Asylum requests have long been a fraught topic for bisexuals. In many cases, bisexuality is not considered a valid reason to seek asylum in the first place: sure, a country might be violently homophobic, but can’t bisexuals find safety there just by pretending to be straight? But the threat that faced Mwangi was, in some ways, even more sinister. It wasn’t that the Canadian government didn’t recognize the threats that bisexuals face in Kenya, Mwangi’s home country. It wasn’t that they didn’t know that deporting a bisexual to Kenya could put them at grave risk.

It was simply that they decided Mwangi wasn’t actually bi.

Despite his sworn testimony.

Despite the sworn testimony of his boyfriend.

Despite the fact that he was an active member of the Toronto LGBTQ+ activist community.

Apparently, it was deemed more “credible” that a straight Kenyan man would flee to Canada, apply for asylum, find a fake boyfriend, do a bunch of pro-queer activism, and get covered by the international press in such a way that would ensure that if he did return to Kenya, his life would be at risk because he’d been publicly branded a bisexual in the media. Yes, that’s a much more plausible scenario than simply “this dude is bi.”

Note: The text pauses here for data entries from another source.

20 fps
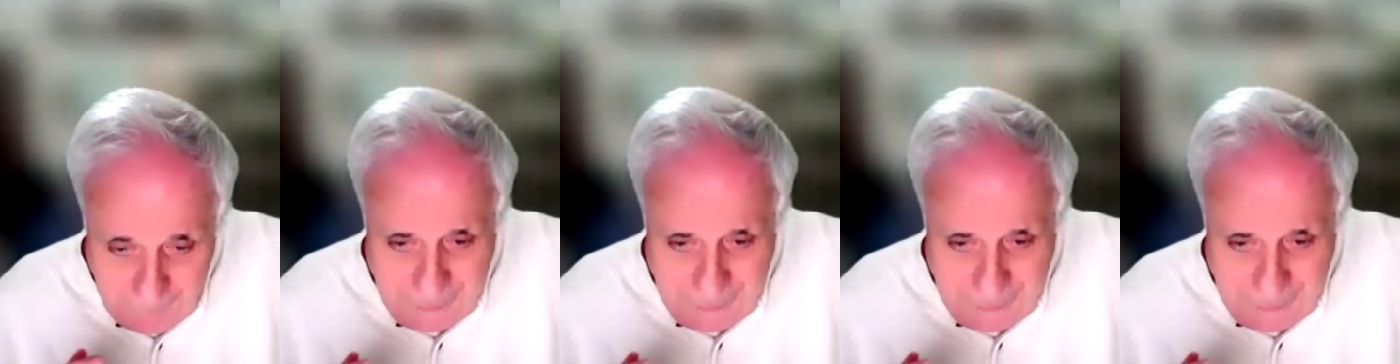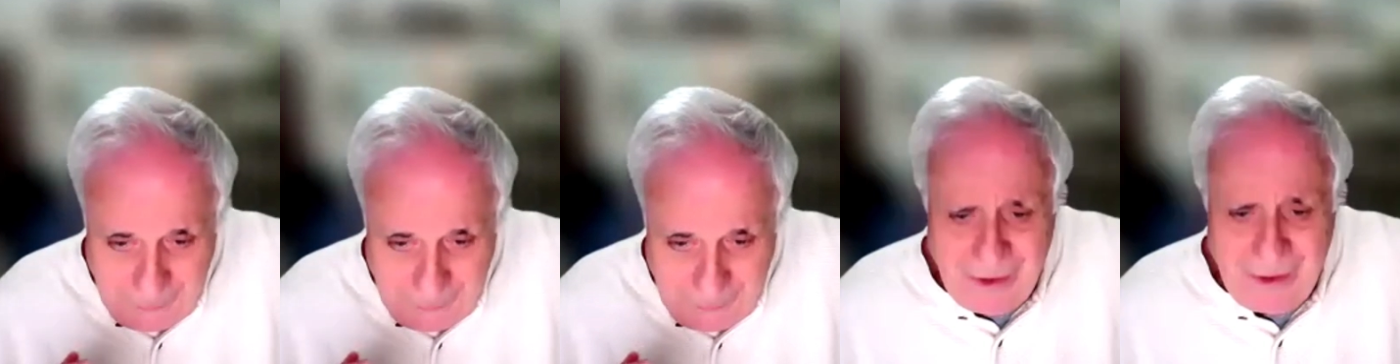
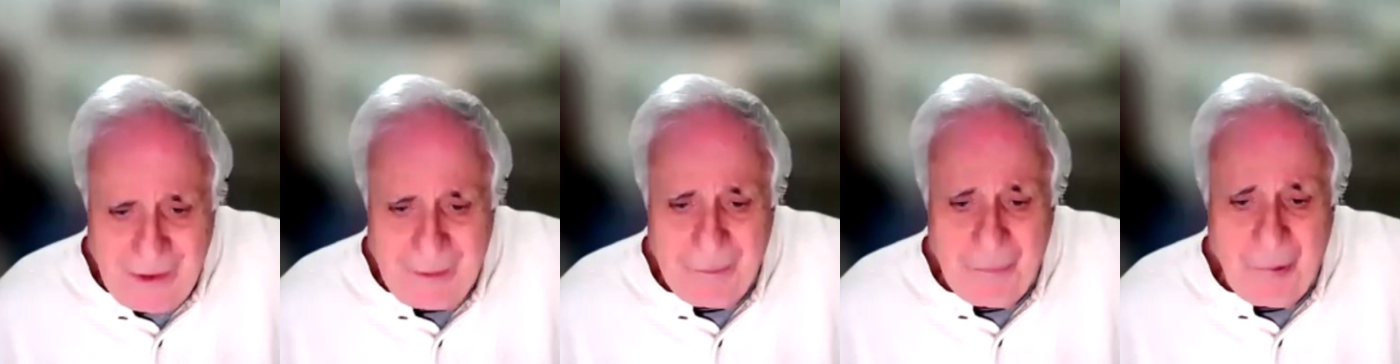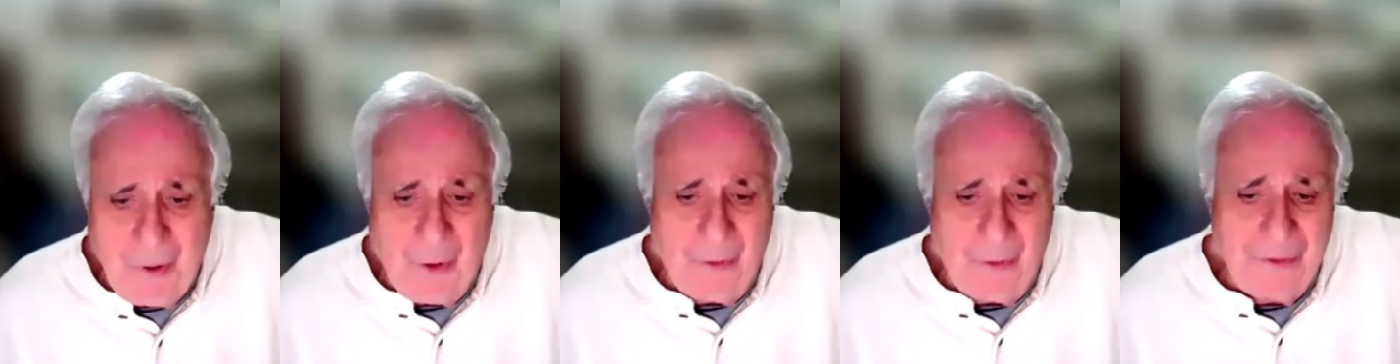be
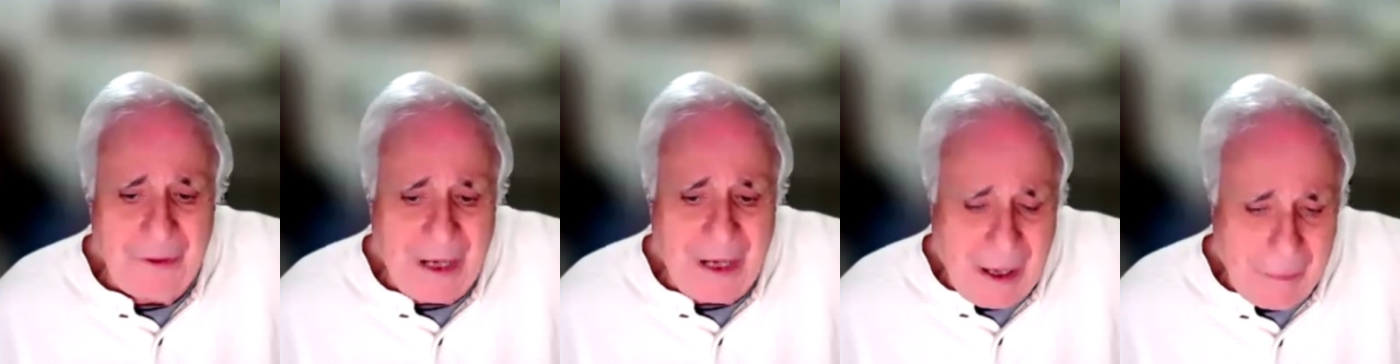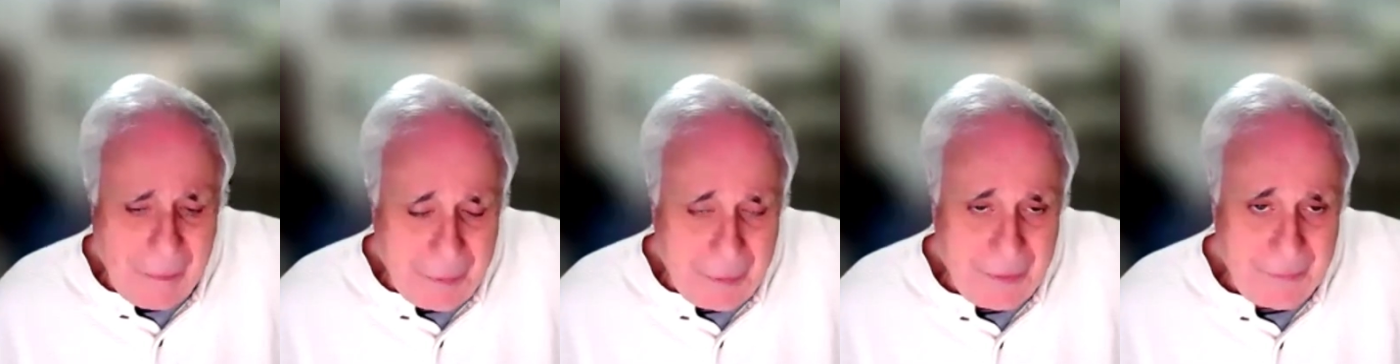easily blown
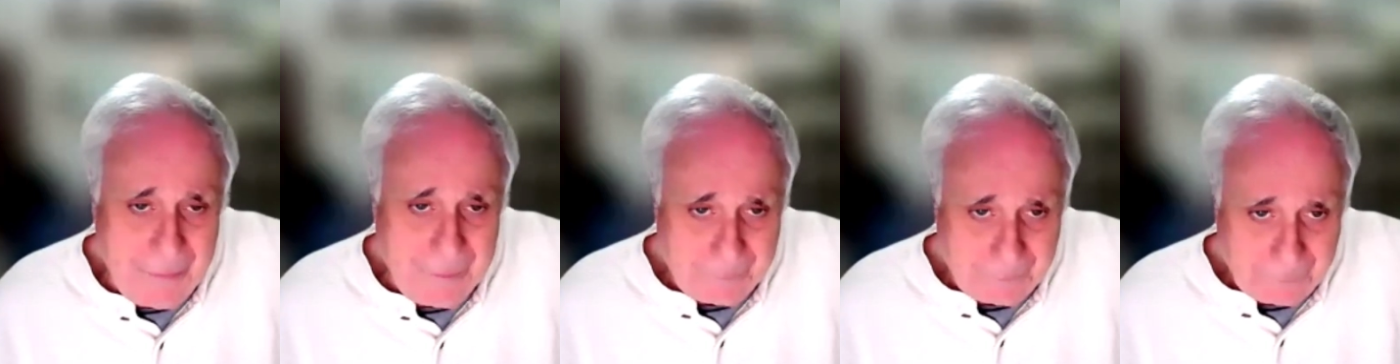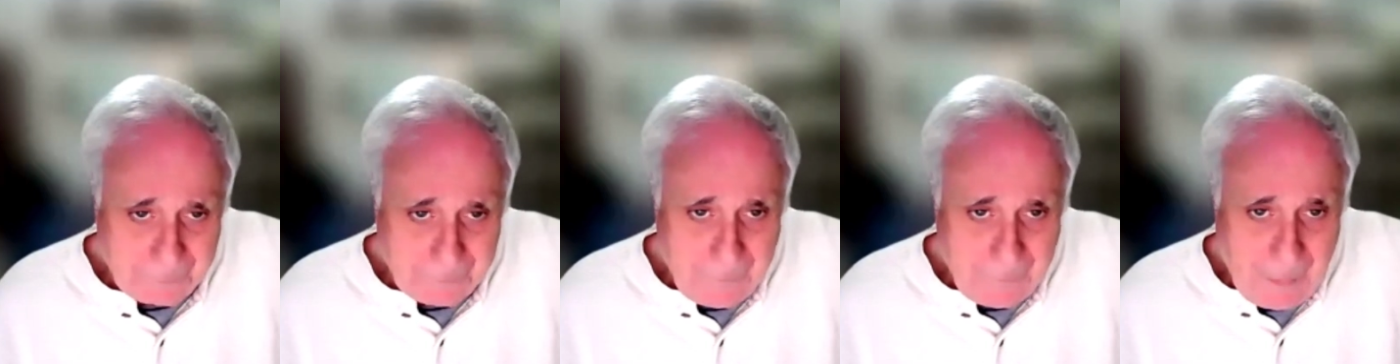up
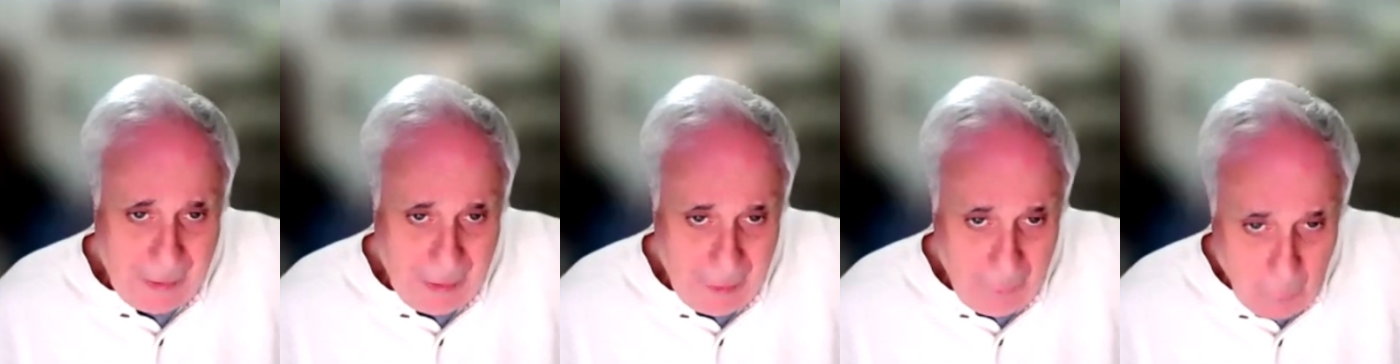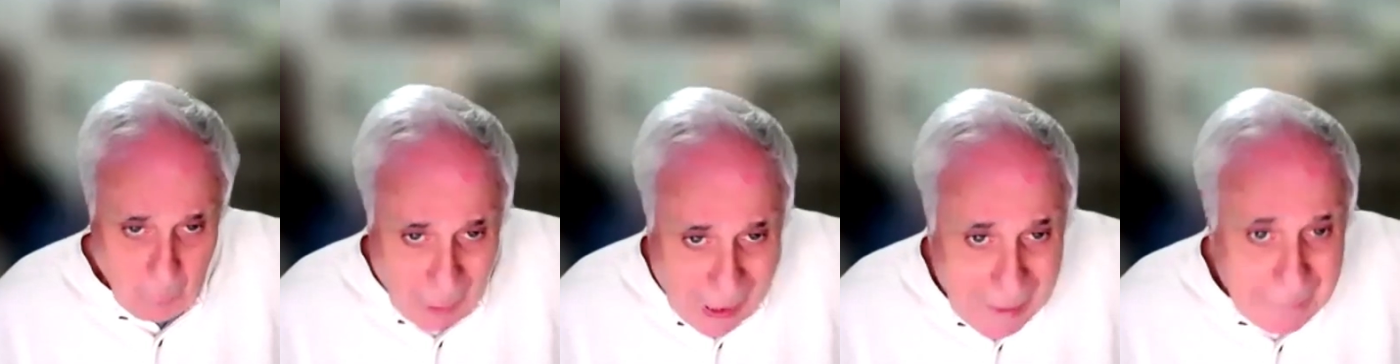
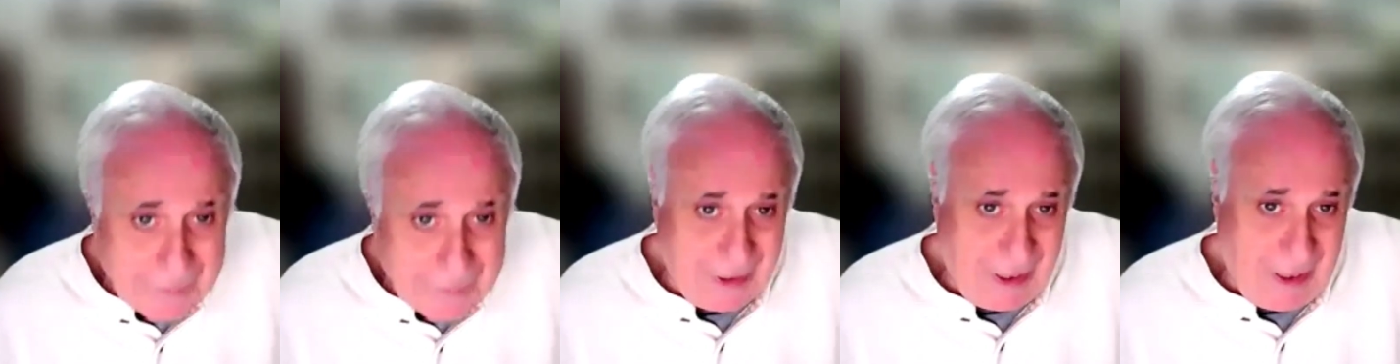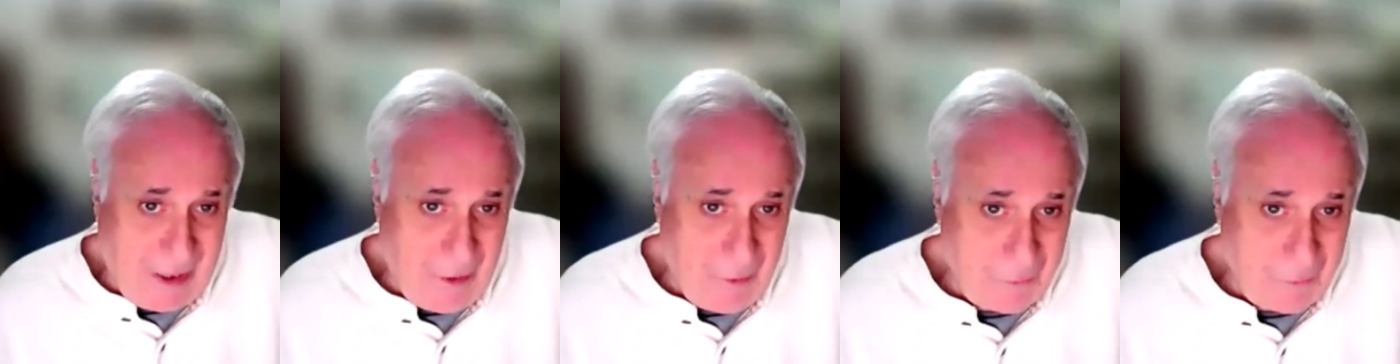and
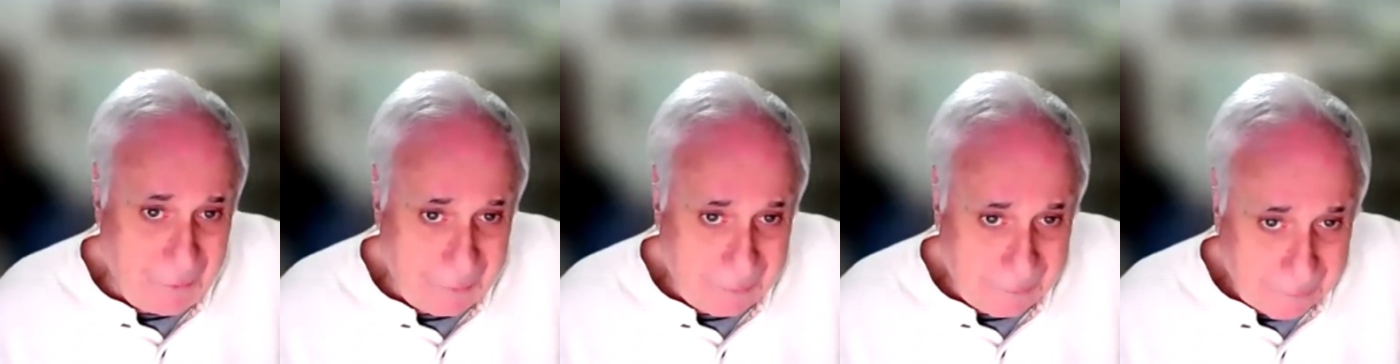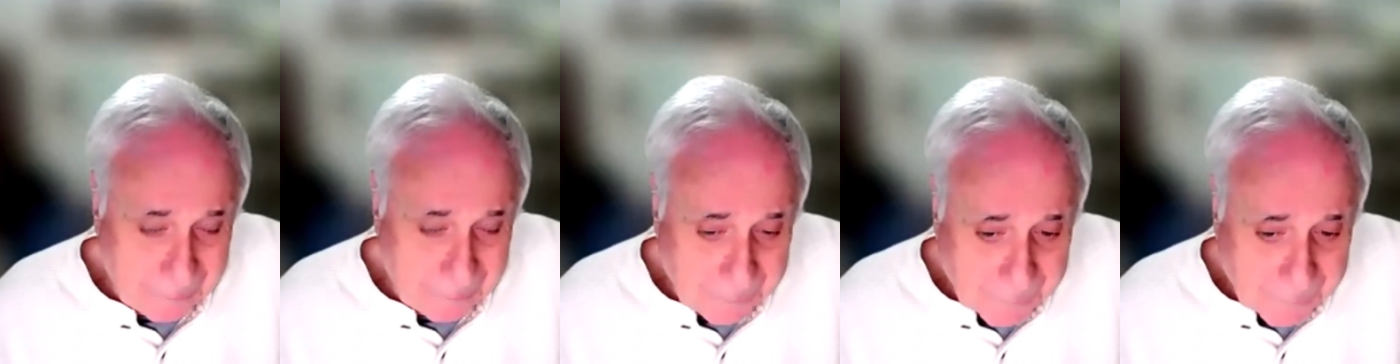wiped out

Thankfully, Mwangi’s deportation was cancelled at the last minute, and he’s been granted a one-year temporary resident permit (though this time next year, he could wind up facing deportation again). But the fact that Mwangi’s safety and ability to stay in Canada was ever in question speaks deep volumes about the reality of what it means to face biphobia, the reality of the insistence that bisexuality “isn’t real,” that self-identified bisexuals are just “doing it for attention,” can have deadly impacts on actual bisexual lives.

I don’t really know what the solution to this problem is. But I know we can’t solve it unless we talk about it. And I hope that stories like Mwangi’s help people begin to understand that bisexual oppression isn’t just a personal discomfort. That bisexual oppression puts lives at risk.